Authorities are calling a Derry bus driver a “selfless heroine” for evacuating her passengers and driving to secluded area after a terrorist placed a bomb on her vehicle. The quick-thinking driver ordered 10 riders off the bus and drove alone to a less populated area before leaving the bus and alerting police.
At 6:15 p.m. on Wednesday, a masked man, who said he was a member of the IRA, boarded the bus at a stop in the Ballymcgroarty area. Announcing that he had a bomb, the masked man placed a bag behind the driver’s seat and ordered her to drive to the Strand Road police station.
The Guardian newspaper reports that the driver managed to evacuate her passengers and then drove the bus alone for nearly a mile, stopping at a less-populated area. She then left the vehicle and alerted police. Forty homes, housing 70 families, were evacuated for nine hours until the scene was declared secure.
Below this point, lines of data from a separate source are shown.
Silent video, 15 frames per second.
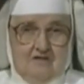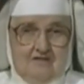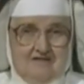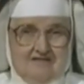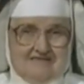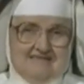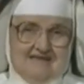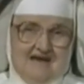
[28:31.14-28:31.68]

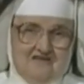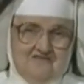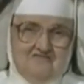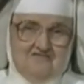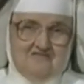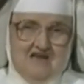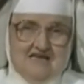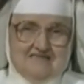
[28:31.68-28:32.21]
You say, are you
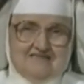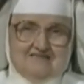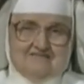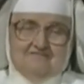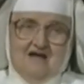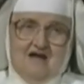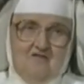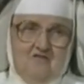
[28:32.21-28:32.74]
nuts?
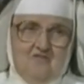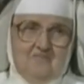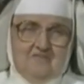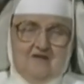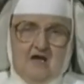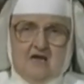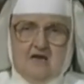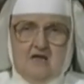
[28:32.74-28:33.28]
I hope
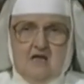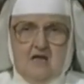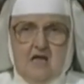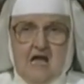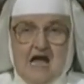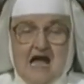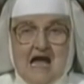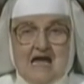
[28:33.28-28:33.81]
not.
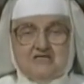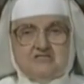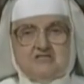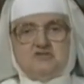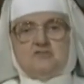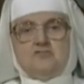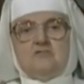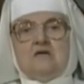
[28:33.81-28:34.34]
I
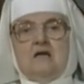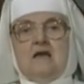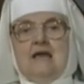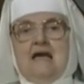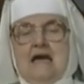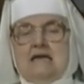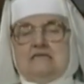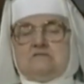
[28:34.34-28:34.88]
just
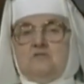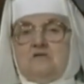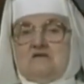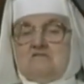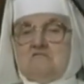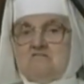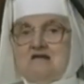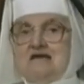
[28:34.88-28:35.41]
realize what a
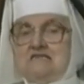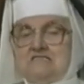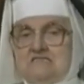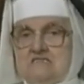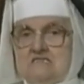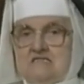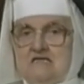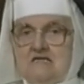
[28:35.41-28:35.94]
grace
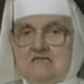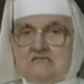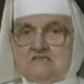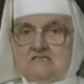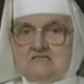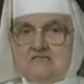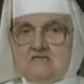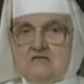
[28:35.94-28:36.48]
it
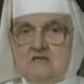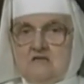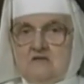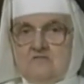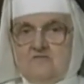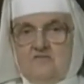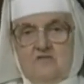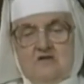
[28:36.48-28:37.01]
is
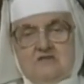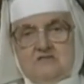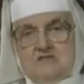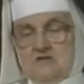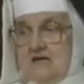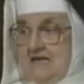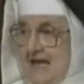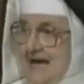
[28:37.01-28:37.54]
for dear,
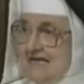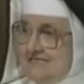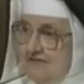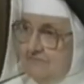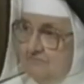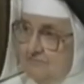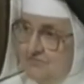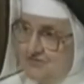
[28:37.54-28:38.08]
an act
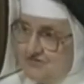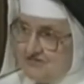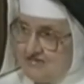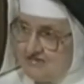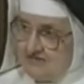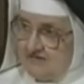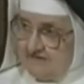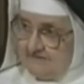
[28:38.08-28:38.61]
of
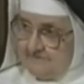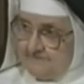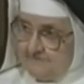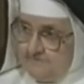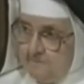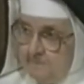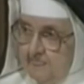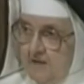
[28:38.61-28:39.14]
mercy
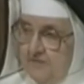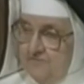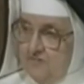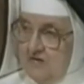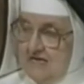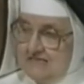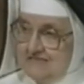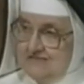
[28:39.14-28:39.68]
for
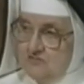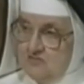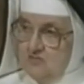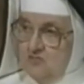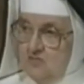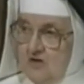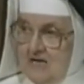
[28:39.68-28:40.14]
our dear Lord.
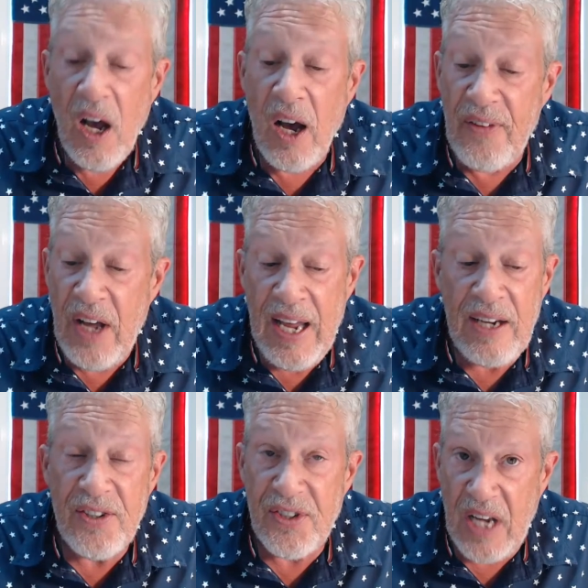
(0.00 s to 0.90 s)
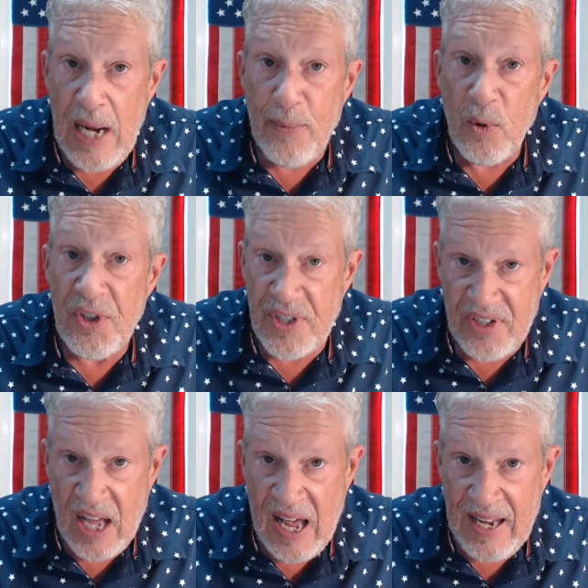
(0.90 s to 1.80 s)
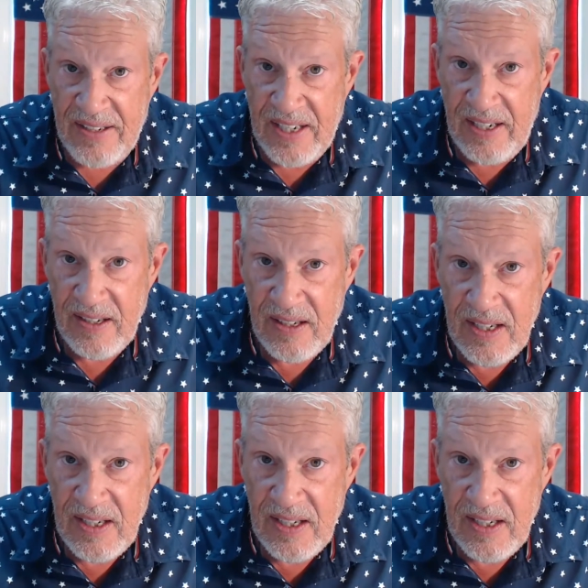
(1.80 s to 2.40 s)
of a stable society.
Bomb disposal experts arrived on the scene, and successfully disarmed what the Police Service of Northern Ireland (PSNI) described as “a viable” explosive fitted with a two-hour timer. Police believe that the action was carried out by a dissident republican group.
Derry City’s police chief, Supt. Stephen Cargin, strongly condemned the attack, calling it “reckless” and “mindless.”
“So many people had to be evacuated and were seriously inconvenienced for over nine hours,” he told the newspaper. “You have to question what these people were trying to achieve.”
Local politicians hailed the unnamed driver as a “heroine” for her brave actions.
SDLP councilor John Boyle told the newspaper, “This selfless heroine put the lives of her passengers and people living around ahead of herself.”
Northern Ireland Transport Minister Danny Kennedy praised the driver, saying that she “showed immense courage under very difficult circumstances.” He also noted that attacks on public transportation “impact the entire community who depend on buses and trains to . . . go about their daily business.”
Sinn Fein councilor Eric McGinley said that the group behind the bomb attack was “going against the will of the vast majority . . . [who] want to move forward without this type of disruption.”